If you need to delete duplicate records from a table (e.g. in order to copy the data to a table with a unique index or to add a unique index on this table), you can use one of the following methods.
First it’s important to know what kind of duplication we’re talking about:
- There is a unique key on this table (e.g. an identity column). The duplicates are entries where the other columns of the rows are identical but the unique key is different.
- The duplicates are 100% identical rows.
In both cases, you need to delete all rows but one, with the same values for X columns. The difference is just that in the first case you can reference each column with a key (i.e. some kind of row ID) and in the second one you can’t.
In the first case, identifying the row to keep is quite easy: you need to get the minimum (or maximum) value of your key (let’s call it row_id from now on) and delete all rows with the same values for the other columns but a higher (or lower) row_id. Here an example keeping the lowest row_id:
DELETE FROM tablename t1 WHERE t1.row_id > (SELECT MIN(t2.row_id) FROM tablename t2 WHERE t1.xxx=t2.xxx AND t1.yyy=t2.yyy)
xxx and yyy being the columns you want to use to identify duplicates.
Note that I assume that we’re talking about non-null values. If you also want to handle null values you need to replace:
t1.xxx=t2.xxx AND t1.yyy=t2.yyy
(t1.xxx=t2.xxx OR (t1.xxx is null AND t2.xxx is null)) AND (t1.yyy=t2.yyy OR (t1.yyy is null AND t2.yyy is null))
If you do not have something like a row_id, it’s getting a little bit more difficult since you cannot directly reference a row. There are basically two methods to clean up the duplicates:
If you have few duplicate entries, you can use ROWCOUNT to make sure that for each set of duplicate rows you delete all of them except one.
First you need to find out which sets of duplicate entries you have and how many entries you have in each set:
SELECT xxx, yyy, COUNT(*) FROM tablename GROUP BY xxx, yyy HAVING COUNT(*) > 1
This will for example return:
xxx_value_1 yyy_value_1 5
So you know you have 5 rows with these two values for xxx and yyy. So you need to delete 4:
SET ROWCOUNT 4 DELETE FROM tablename WHERE xxx='xxx_value_1' AND yyy='yyy_value_1'
And you can repeat it for all values returned by the SELECT statement. Of course this is kind of a lot of manual work and you only want to do it for a few combinations. If you have thousands or millions of duplicates, this is definitely not a good solution.
In this case, you have to create a new table containing only distinct entries and then…
either copy it back in the original table after truncating it:
SELECT DISTINCT * INTO #mytemptable FROM tablename TRUNCATE TABLE tablename INSERT INTO tablename SELECT * FROM #mytemptable DROP TABLE #mytemptable
or rename the original table and select the distinct entries directly as the original table:
sp_rename 'tablename', 'tablename_old' SELECT DISTINCT * INTO tablename FROM tablename_old DROP TABLE tablename_old
The advantage of this second method is that you save one step.

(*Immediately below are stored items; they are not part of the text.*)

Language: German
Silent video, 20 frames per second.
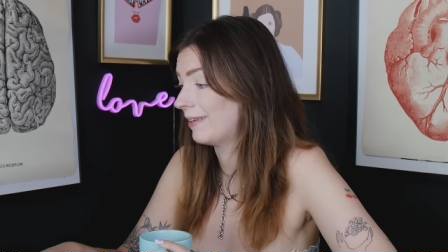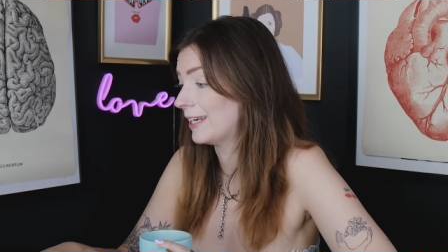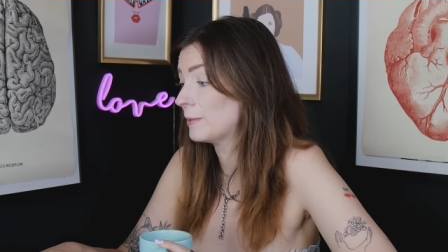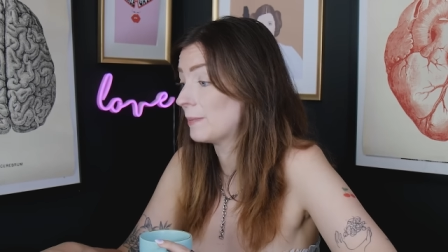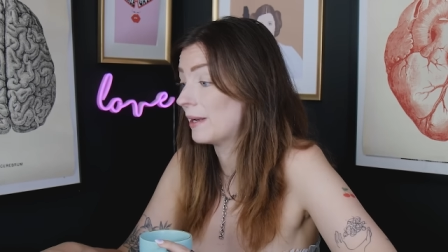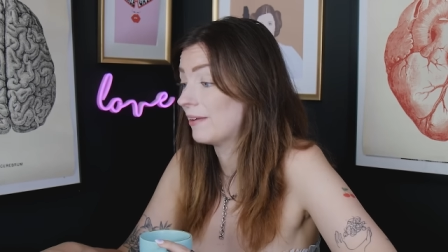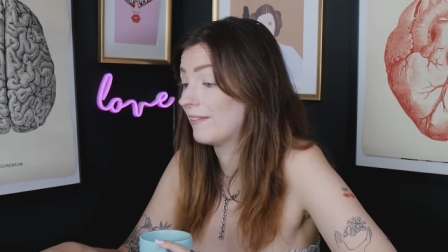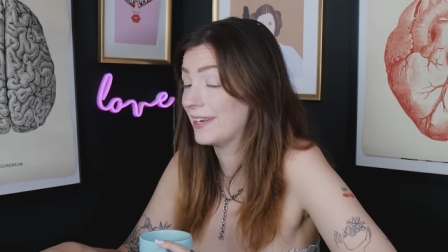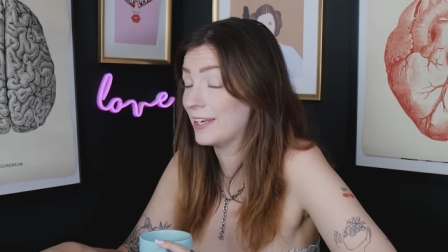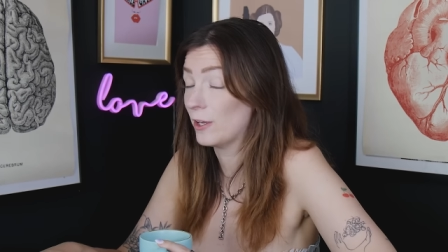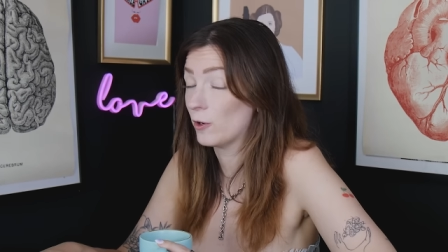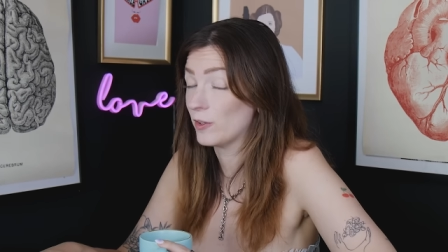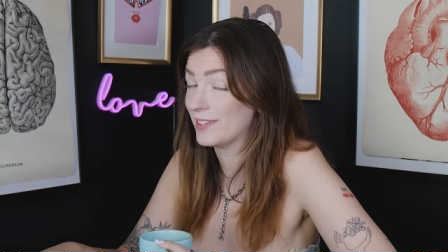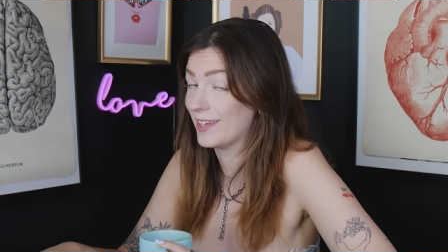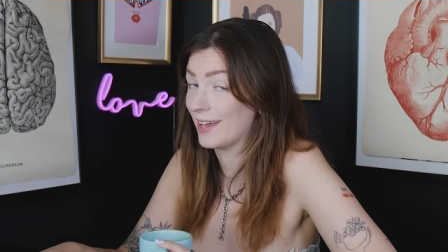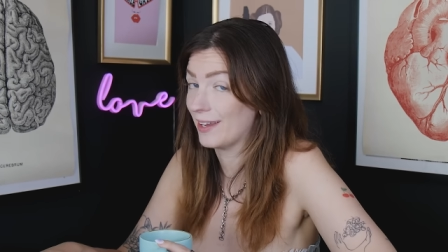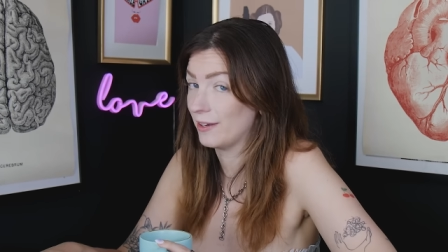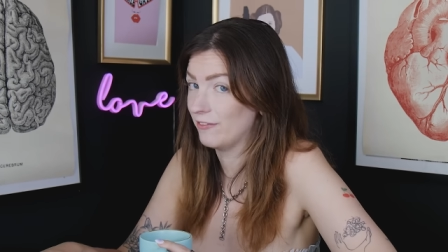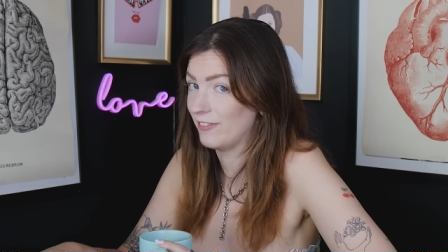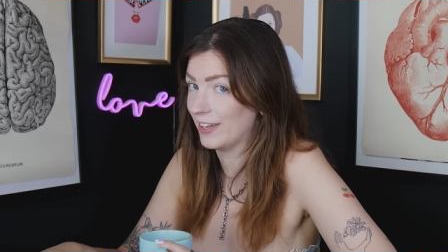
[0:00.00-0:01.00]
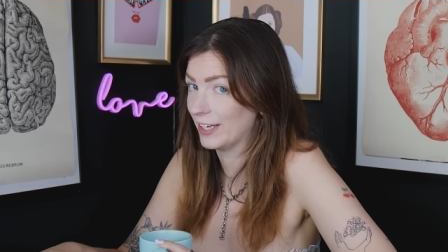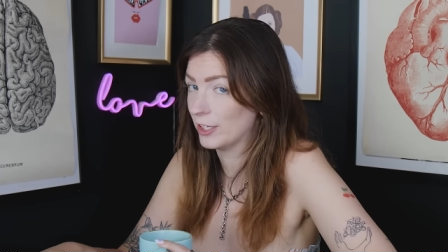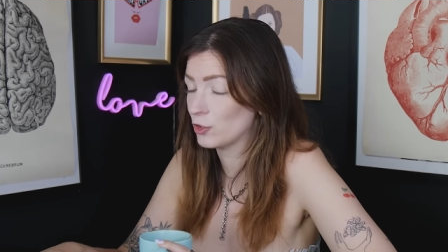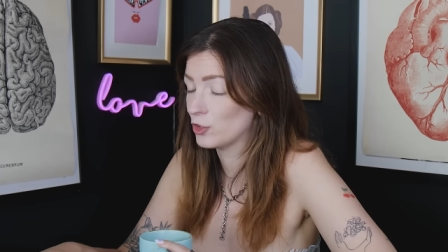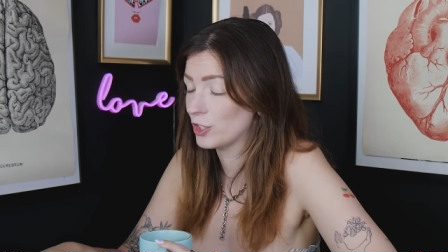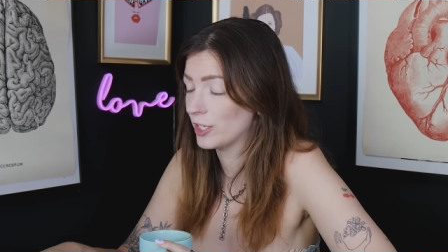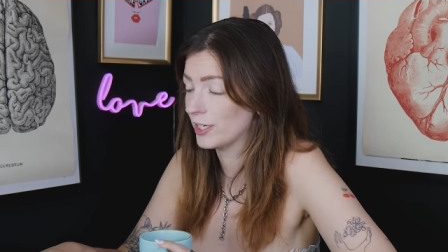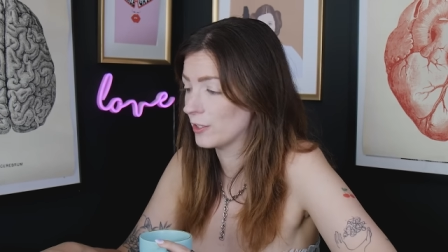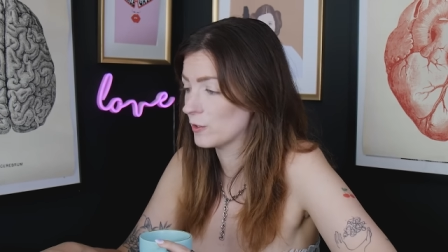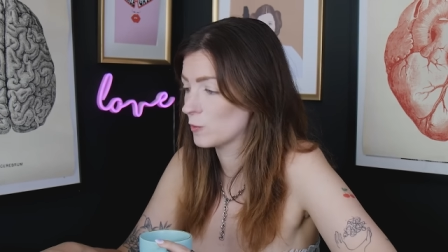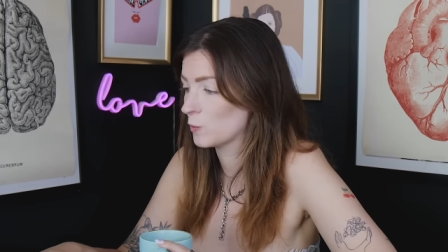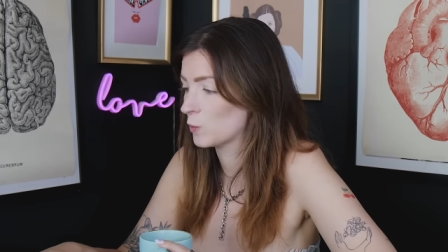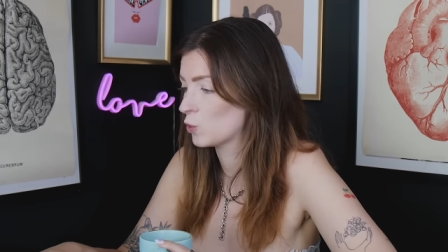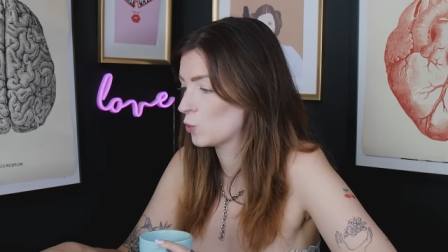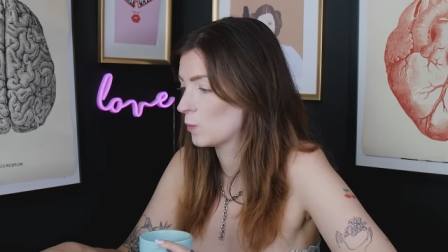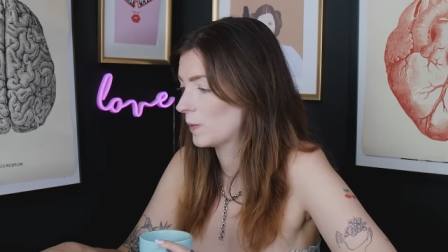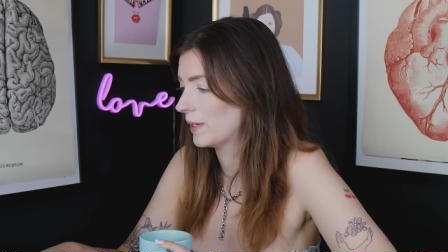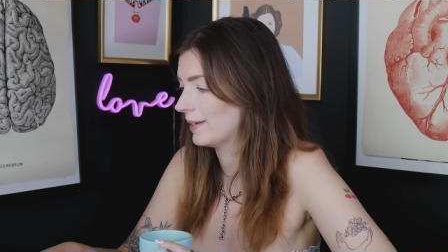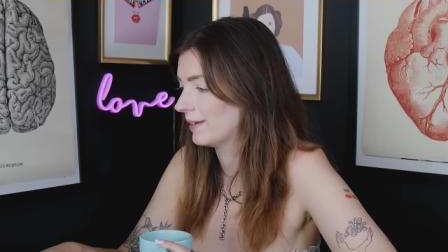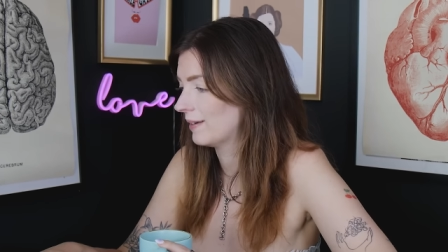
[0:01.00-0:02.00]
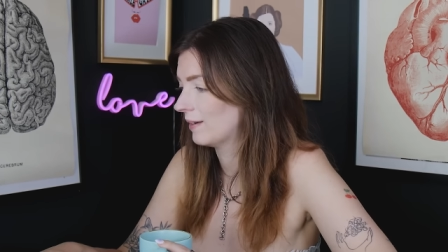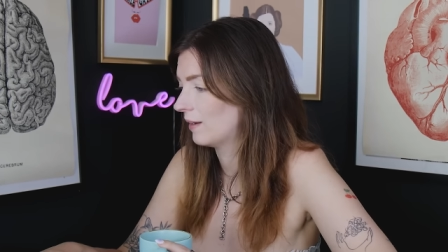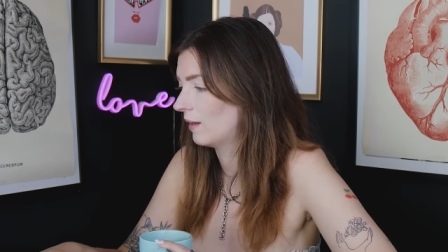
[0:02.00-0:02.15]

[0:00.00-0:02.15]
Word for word: Manchmal werden ja auch Sachen weggeschnitten aus dem Gespräch.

The disadvantage is that you don’t have any index/constraints/triggers/… on tablename anymore. You can also do it the other way around, first a SELECT INTO then drop the original table and then sp_rename on the new table (but you still miss a few things like the indexes).
Of course another possibility is to add an identity column so that you can use the first method of this post. After removing the duplicates, you can then remove the identity column.